En su discurso en La Plata, y en todas sus intervenciones anteriores de 2022, Cristina Kirchner hace siempre una apelación al peronismo. Se mezclan en ella la reivindicación de sus dos períodos de gobierno, y una obsesión con sus enemigos dentro del sistema institucional, que tal vez la lleva a hablar poco de lo que más preocupa a sus votantes: la inflación y los bajos ingresos. Sin embargo, todo vuelve al mismo punto: las políticas que propone la oposición, e incluye en ella a los ataques contra ella, todo tendría el objetivo de sacar al peronismo de la cancha. Una mística de la resistencia, que es un llamado a mantener una unidad. Una unidad defensiva, en la que al peronismo lo que lo une es el miedo a Juntos por el Cambio y los factores de poder.

Esa estrategia tiene sentido: ahora que la oposición está fuerte, y el oficialismo -que ella integra, aunque juegue a no hacerle- está debilitado por el peso de la inflación y el malestar, en Juntos por el Cambio impera la tentación del «internismo del ganador», pero en el Frente de Todos no hay alternativa al abroquelamiento. Y allí, mal que le pese, Cristina Kirchner se ha quedado algo sola en la función de liderar. No hay mucho más que ella para conducir la unidad necesaria para que el FdT se mantenga competitivo. Los gobernadores son buenos para ganar elecciones en sus provincias pero, como ya dijimos varias veces en esta columna, hoy lucen incapaces de presentar un proyecto nacional. El peronismo moderado de Massa y los neolavagnistas sobrevive en los despachos de la gestión pero perdió contacto con el mundo de la política electoral. Y en el cristinismo-kirchnerismo, todo pasa por ella.

Y por eso, como decíamos, es una tarea solitaria. Ella es la única oradora que importa, y a ella le toca la responsabilidad de que el peronismo no sufra un shock de urnas. Dado que el dispositivo de poder en el peronismo reside en el apoyo de los votantes al liderazgo popular que los representa, no le queda otra que proveer resultados. Porque si no lo hiciera, todos seguirán con la mirada puesta en ella, esperando que haga algo. La maldición de ser CFK, hoy, es cargar sobre sus espaldas la responsabilidad de salvar al peronismo. Tiene tres tareas por delante: ii

i. reorganizar al gobierno detrás de un mecanismo de gobernabilidad que garantice efectividad e innovación en la toma de decisiones, ii. coordinar la unidad del peronismo para presentar una oferta sólida de continuidad, y iii. decidir quién será el candidato que sucederá a Alberto, que puede ser ella misma o alguien que ella señale, incluidos Massa o el propio Alberto.

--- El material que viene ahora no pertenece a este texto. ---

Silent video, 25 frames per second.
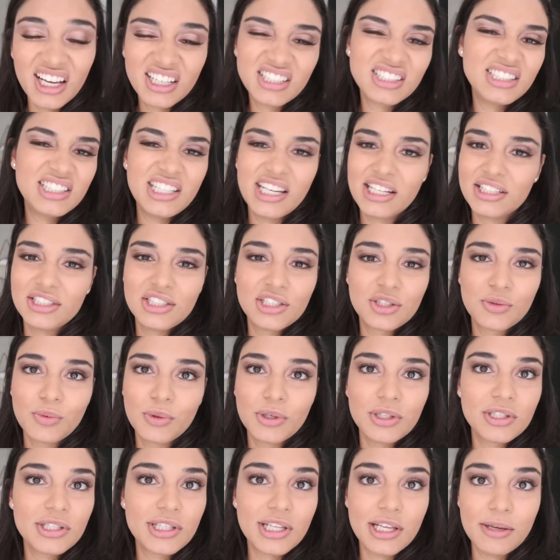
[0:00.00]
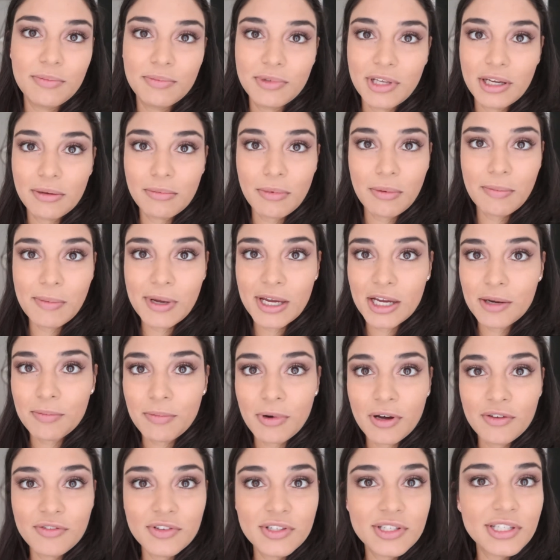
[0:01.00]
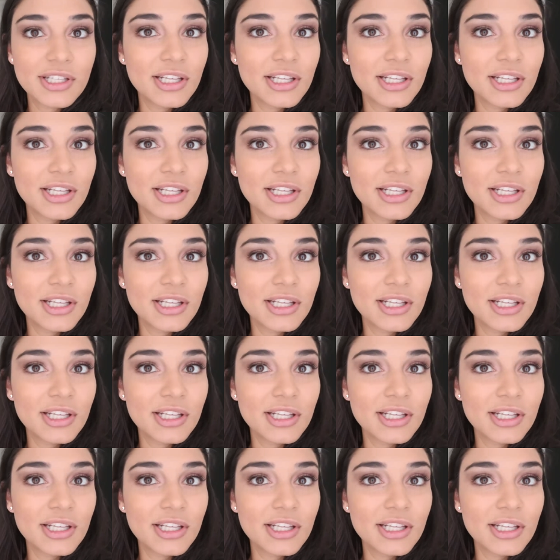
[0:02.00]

Actually, I just want to sleep, take my makeup off and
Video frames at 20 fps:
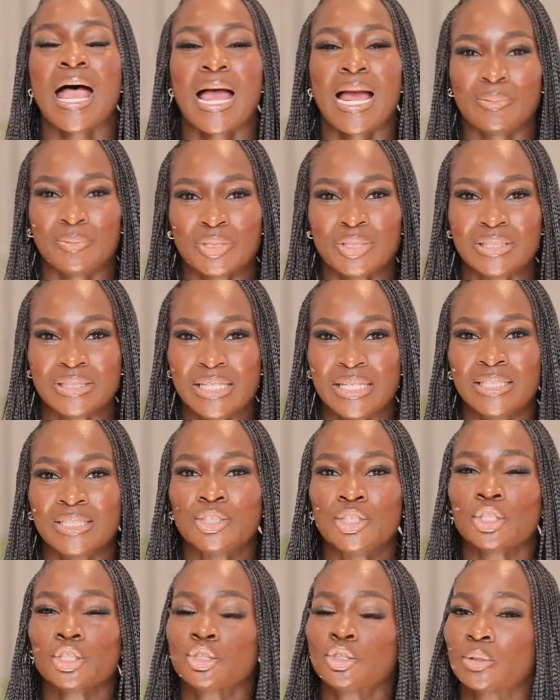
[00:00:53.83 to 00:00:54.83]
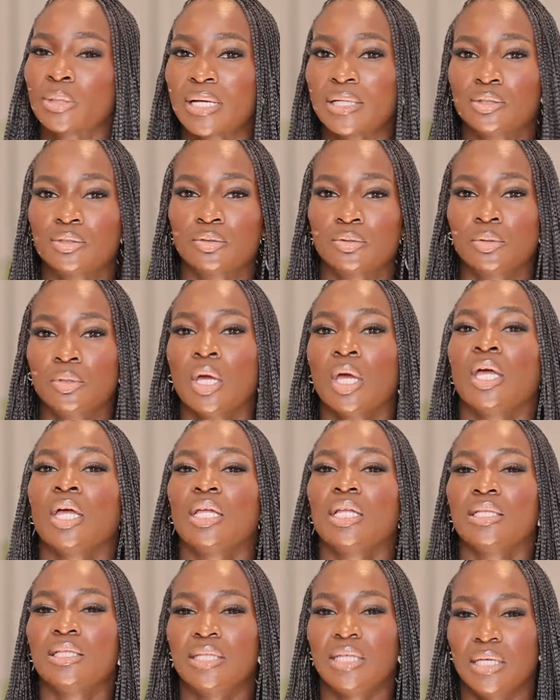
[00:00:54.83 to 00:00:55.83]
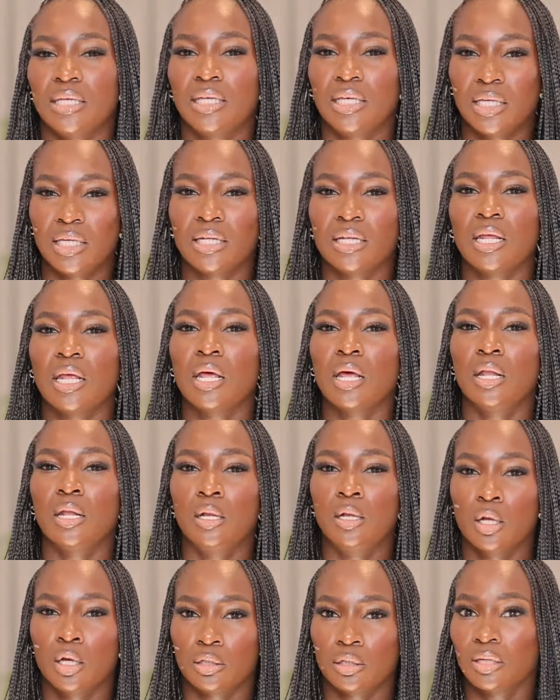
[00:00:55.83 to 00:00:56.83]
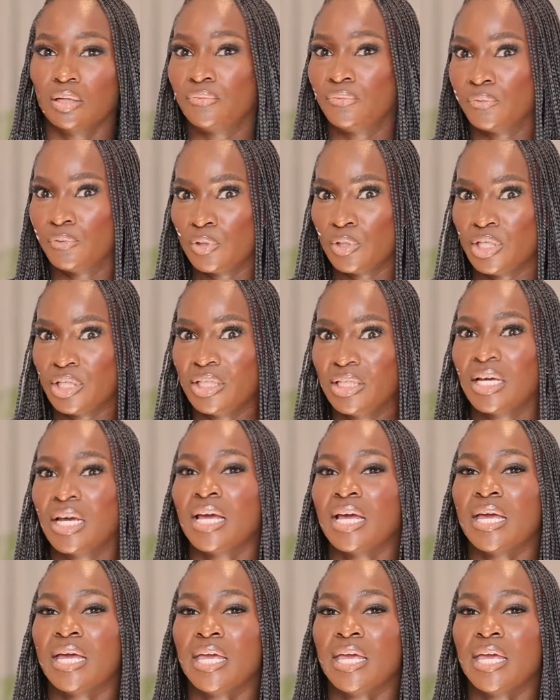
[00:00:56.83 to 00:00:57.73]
I'm just saying, just try to take in a lot of fluid.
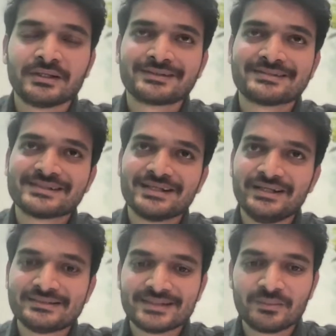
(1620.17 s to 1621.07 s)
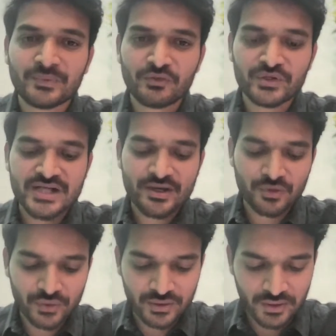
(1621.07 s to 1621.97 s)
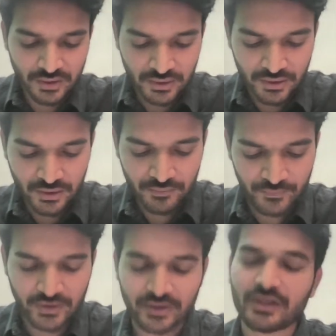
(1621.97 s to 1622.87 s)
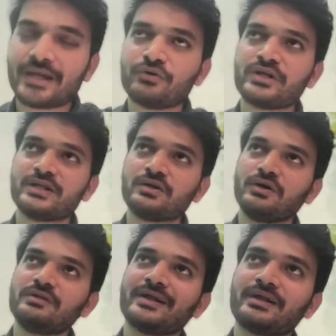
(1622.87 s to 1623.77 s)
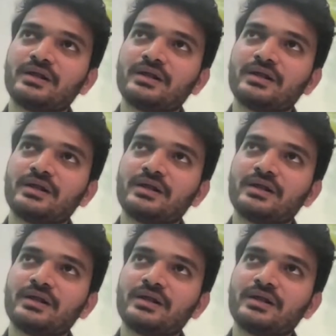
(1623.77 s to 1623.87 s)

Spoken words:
The second example which I could recall right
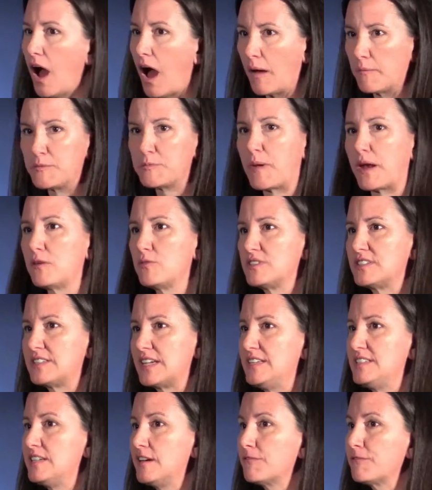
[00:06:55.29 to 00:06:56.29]
HubSpot, I would
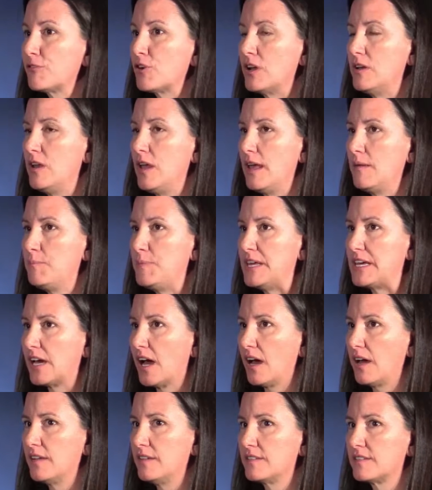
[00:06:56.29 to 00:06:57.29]
say, different
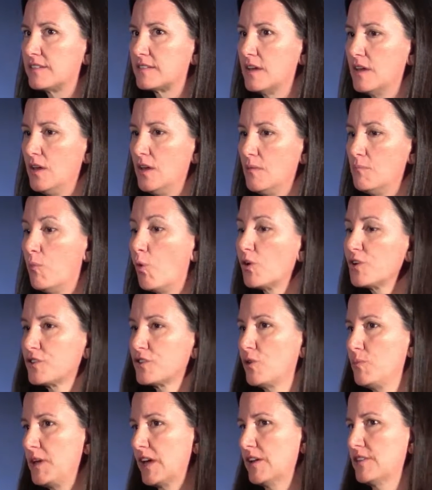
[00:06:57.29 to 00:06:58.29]
more
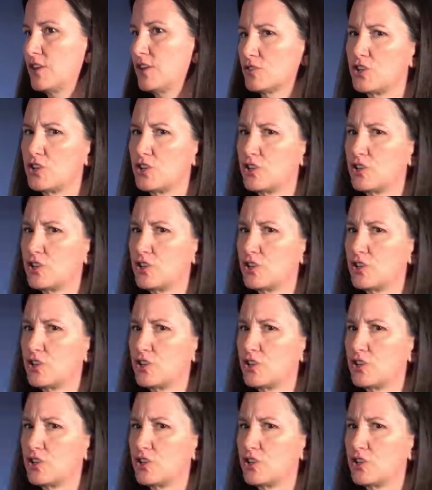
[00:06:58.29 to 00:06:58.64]
so because their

Probablemente, ya está en todo eso. Y, también, es probable que todo lo que dice y hace vaya en la dirección de encarar los tress desafíos en forma simultánea. Mientras tanto, tiene que terminar de resolver cómo hará para pedir a los votantes que vuelvan a votar por el Frente de Todos -o como finalmente se llame la coalición en el 2023- sin ponerse la camiseta del gobierno. Hace 30 años, eso era una misión imposible. Pero estamos en 2022, en la era del storytelling, la comunicación efímera y la memoria selectiva, y el horizonte de lo que se puede ser y hacer en una campaña se ha extendido notoriamente. Sí: es posible ser vicepresidenta, representar al oficialismo electoral, y no poner las manos en el fuego por tu presidente. Ya nadie se escandaliza por esas aparentes contradicciones. Le toca a Cristina Kirchner encontrar su propio tono en un equilibrio que es difícil, pero puede funcionar siempre que tenga a un peronismo unido detrás de una misma estrategia.